* _Task goal_:
Write out exactly the lines from the one with "[4:48.76-4:49.80]" through the last line of the data below, but not the pictures.

* _Stored data_:
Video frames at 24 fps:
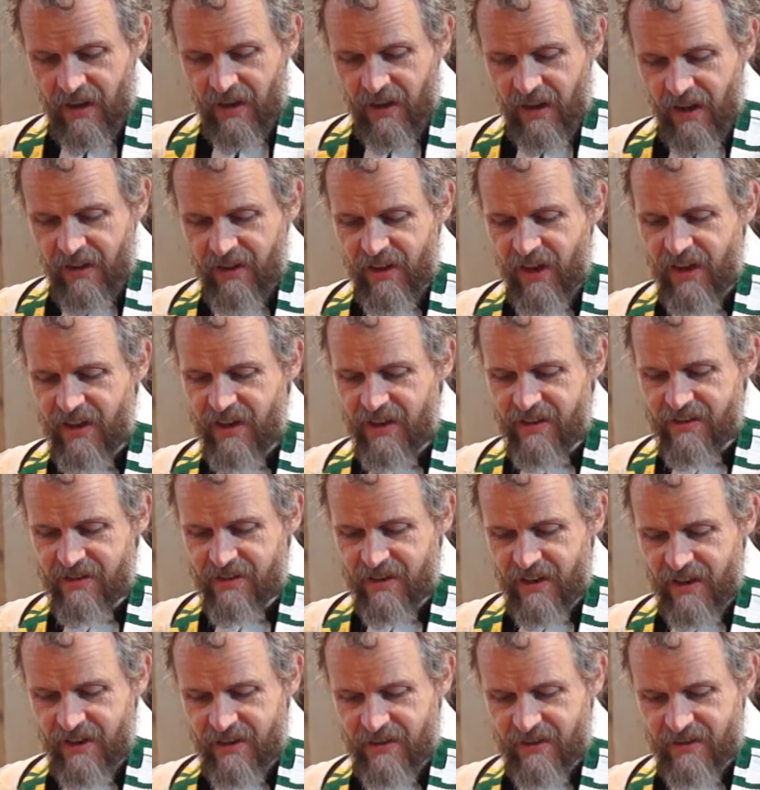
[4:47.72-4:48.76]
And then it
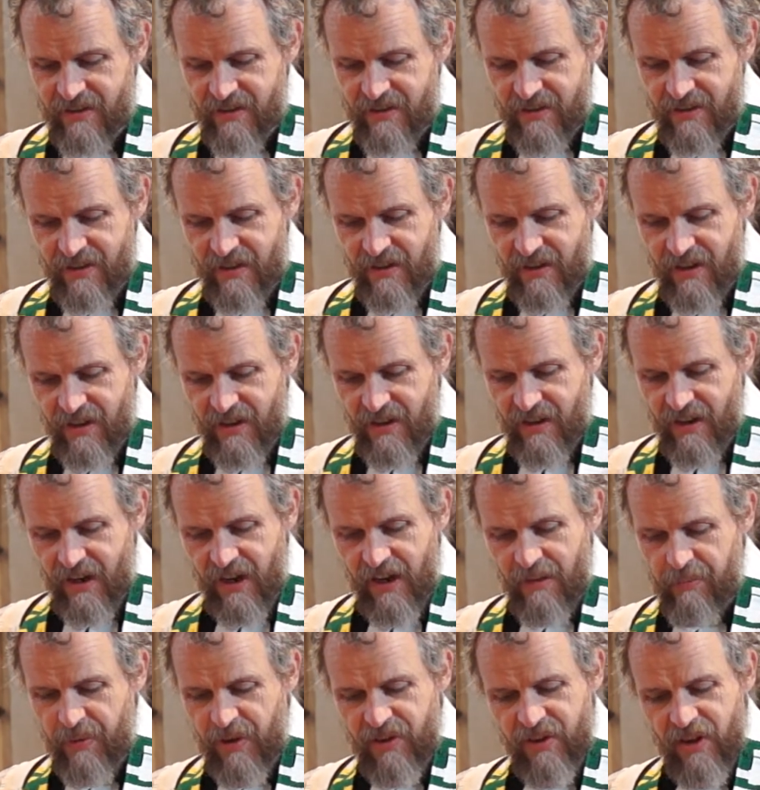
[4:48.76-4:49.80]
says,
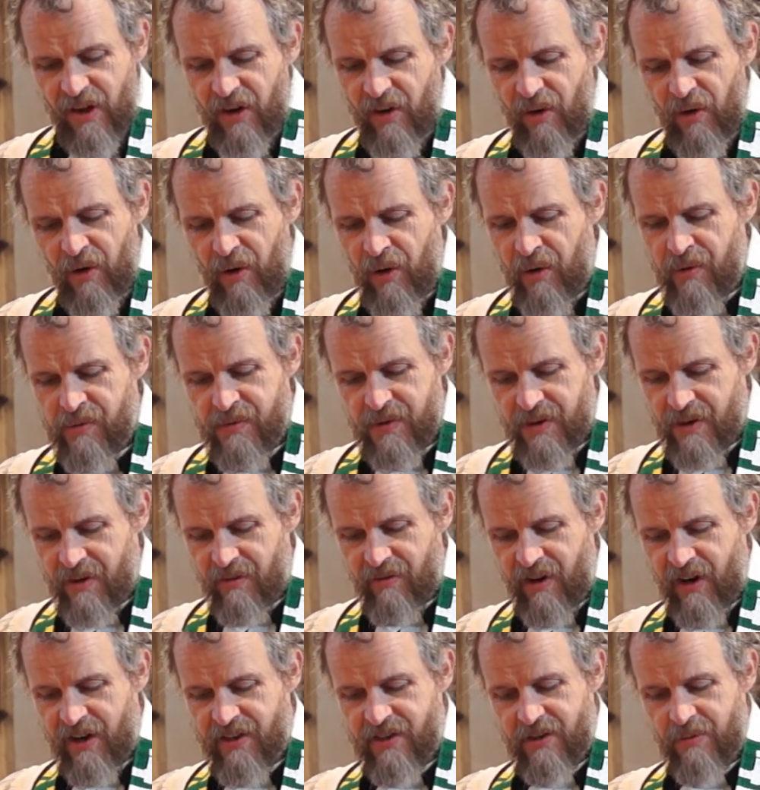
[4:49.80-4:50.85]
but the Lord will
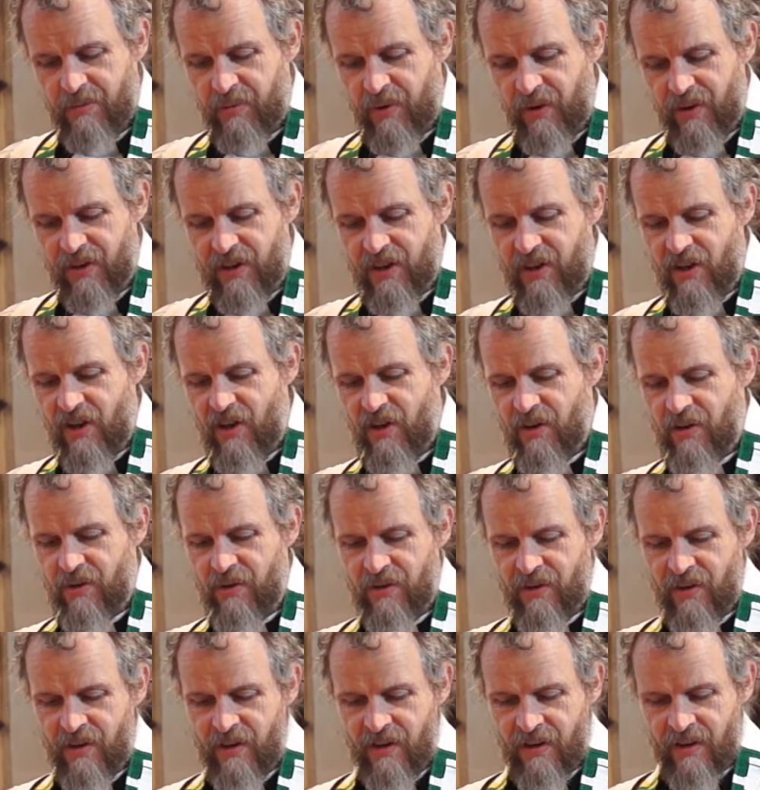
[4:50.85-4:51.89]
arise upon
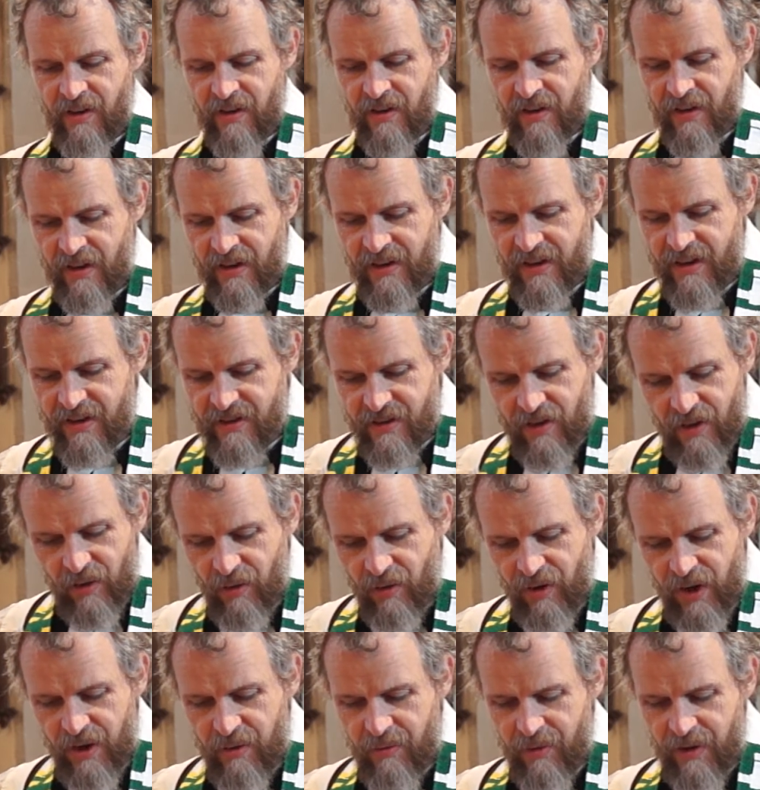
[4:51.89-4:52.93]
you, and his
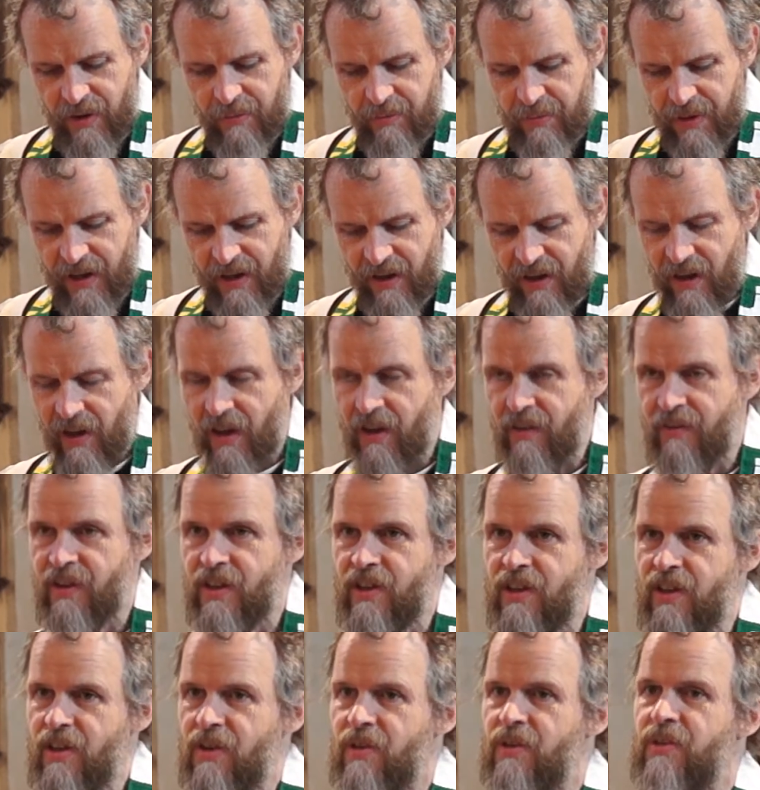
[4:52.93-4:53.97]
glory will appear over
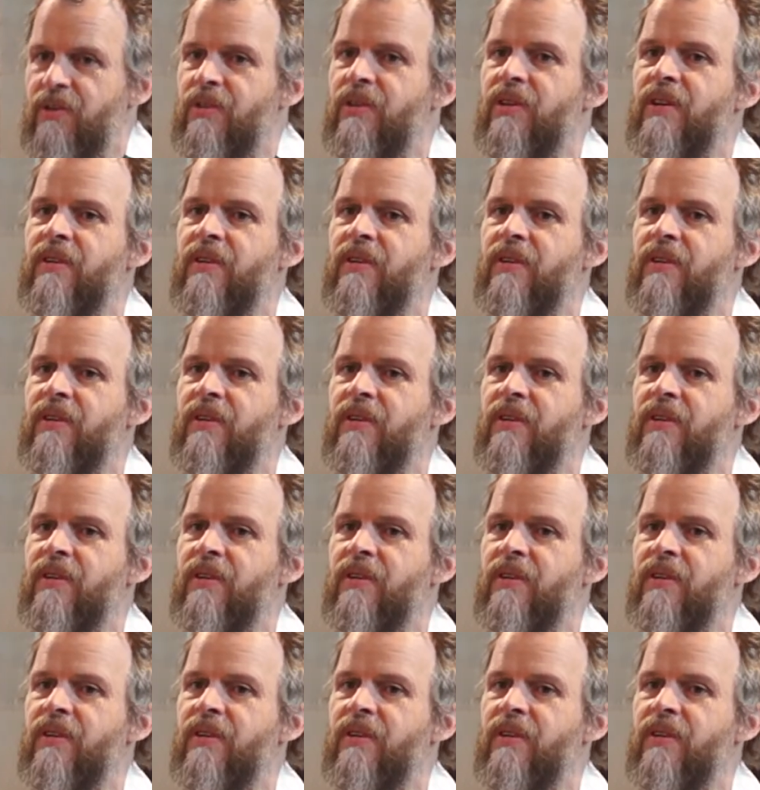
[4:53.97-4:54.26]
you.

* _Answer area_:
[4:48.76-4:49.80]
says,
[4:49.80-4:50.85]
but the Lord will
[4:50.85-4:51.89]
arise upon
[4:51.89-4:52.93]
you, and his
[4:52.93-4:53.97]
glory will appear over
[4:53.97-4:54.26]
you.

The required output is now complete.